A Sequence Exegesis: Oldboy

Oldboy, a South Korean mystery thriller directed by Park Chan-Wook is loosely adapted from the Japanese manga written by Garon Tsuchiya and illustrated by Nobuaki Minegishi.

The film embodies an emotional and psychological depth imbued with vengeance where the main character, Oh Dae-Su wakes up in a hotel styled prison. He has been trapped there for 15 years without knowing his captors motives nor identity. By watching television in the room, he learns that he is a prime suspect for his wife’s murder. When released, he seeks his captor to get revenge on his imprisonment.

In this particular scene, Lee Woo-Jin (Oh Dae-Su’s captor) recalls his sisters suicide. The editing technique used is cross cutting where it is divided by alternate jumps in time to establish continuity whilst creating one line of narrative. The flashback shows a moment in time where he struggles to hang on to his sister’s hand, who is hanging off a bridge.

 

The use of colour saturations and intentional grain contrast the bright colours between the two scenes represent the nature their life was and is in that period of time. Park finds the balance between method and story,  instilling purely emotional responses in his viewers through intense and compelling storylines.

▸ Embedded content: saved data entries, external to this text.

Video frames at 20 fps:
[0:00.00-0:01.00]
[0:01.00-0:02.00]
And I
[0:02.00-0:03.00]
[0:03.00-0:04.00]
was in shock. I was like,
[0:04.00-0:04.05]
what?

It is framed from both perspectives, looking down at his sister where the background is a body of water surrounded by air, and a perspective from her where her brother is barricaded by the bridge wall leaning as much as he can to hold her up. By using the camera Lee Woo-Jin has around his neck, his sister grabs onto it, says her last few words and takes a photo of herself smiling. By viewing the scene through the viewfinder of the camera where she directly looks at the lens to take a photo, it frames a personal moment symbolising a moment in time captured forever.

The sounds of this scene include an melodic orchestra playing in a bitterly melancholic way to accompany the scene of heart breaking cries and a weak dialogue.

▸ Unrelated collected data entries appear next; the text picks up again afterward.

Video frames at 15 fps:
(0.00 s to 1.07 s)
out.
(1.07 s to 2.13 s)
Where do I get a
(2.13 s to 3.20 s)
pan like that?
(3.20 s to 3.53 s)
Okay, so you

Although the scenes of the past show blue skies and white clouds on a sunny day, the mood makes the audience feel empathetic. When he let goes, the camera shows his arm where again it shows cross cutting. His hand turns into the shape of a gun where he motions to pull a trigger. It suddenly goes back into a gloomy dark present where an elevator door opens as a gun shot is heard, the sound of the orchestra is null and there is silence. All you can hear now is the metal banging from where he hit his head and a fall to the ground. The camera then slowly creeps out to show the body of the elevator, this camera technique makes the character grow smaller compared to the world around them, as if the camera is abandoning them, backing away and protecting ourselves from their pain. It then cuts to a slow push-in on a blood dripping sorrow face with a bullet hole to the head.

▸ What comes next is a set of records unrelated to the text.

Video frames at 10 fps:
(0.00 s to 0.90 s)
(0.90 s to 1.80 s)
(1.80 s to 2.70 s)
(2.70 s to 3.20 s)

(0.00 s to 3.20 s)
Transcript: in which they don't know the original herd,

I think this excerpt is an important part of the film as it shows an intense emotional scene which changes the audiences view of a certain character that you had no remorse for initially. Park challenges explicit violence and creates symbolism in support of these narratives by using different film and sound techniques, such as the gun hand gesturing and the cutting of silence to emphasise a section of the scene. Instead of using depth, he uses modern aesthetics that foreground flat space, symmetric shot compositions and unmotivated camera movements (Sultan, 2014). By using these methods to tell a story, Park presents a poetic purpose not only through narrative but also by cinematography.